Set-Based Adaptive Safety Control
Prithvi Akella, Sean Anderson, David Lovell
TL;DR
The paper addresses hardware safety in a teaching-enabled cart-pendulum lab by introducing a set-based adaptive safety controller that monitors a student’s controller in real time. It constructs a positive invariant set $O_{\infty}$ and a reduced safe set $S_{\infty}$, then uses a Pre-operator-based procedure to compute $O_{\infty}$ and attenuates it to form the gray-zone $S_{\infty}$, ensuring that any safe evolution remains within the invariant set for at least one time step. A practical Simulink block implements this monitoring and an override action using a fast, saturating control law $u = -Kx$ to drive the system back to a safe point when needed, demonstrating robustness to disturbances and model variations in both 2D and 4D configurations.

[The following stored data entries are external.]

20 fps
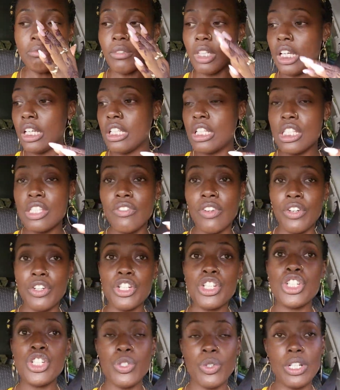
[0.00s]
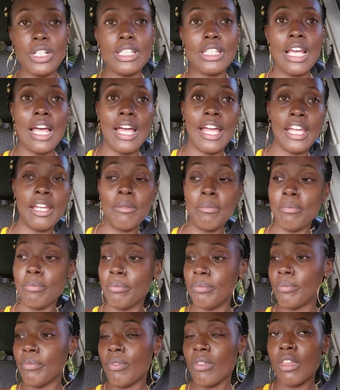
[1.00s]
In this very short
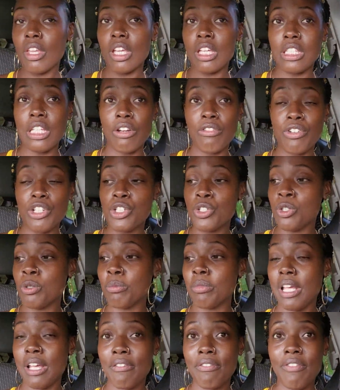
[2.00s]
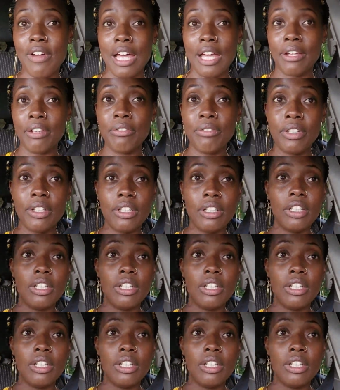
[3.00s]
time, because I reach home like 5,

The work provides a deployable safety module for undergraduate lab settings, enabling real-time protection against unsafe actions while preserving the ability to study dynamic behavior and controller design.
Abstract
Feedback Control Systems, ME C134/EE C128, is an introductory control systems course at UC Berkeley. Over the entire course, students gain practical experience by implementing various control schemes and designing observers in an effort to ultimately stabilize an inverted pendulum on a linear track. Throughout this learning process, frequent mishaps occur where improper controller implementation damages hardware. A simple example concerns the student's controller driving the cart into the wall at full speed. To offset the financial burden placed on the university in light of these mishaps, we designed a streamlined adaptive control system using set theory. We utilized lab-provided plant models to generate an $O_\infty$ set, attenuated the vertices to generate a safe, sub-region $S_\infty$, and attenuated in such a manner as to ensure an evolution of the vertices of $S_\infty$ remained within $O_\infty$ for at least one time step. Afterwards, we constructed a single Simulink block for students to easily implement within their own control schemes. This block consistently checks to see whether the system state remains within $S_\infty$. If that check is true, our controller does nothing. If it returns false, our controller takes over, drives the system to a prescribed safe-point, and shuts the system down. Overall, our process assumes perfect plant modelling, though our insistence on an evolution of $S_\infty$ remaining within $O_\infty$ resulted in considerable robustness to disturbances. In the end we were successful in implementing this real-time adaptive system and will provide it to the department for use in future labs.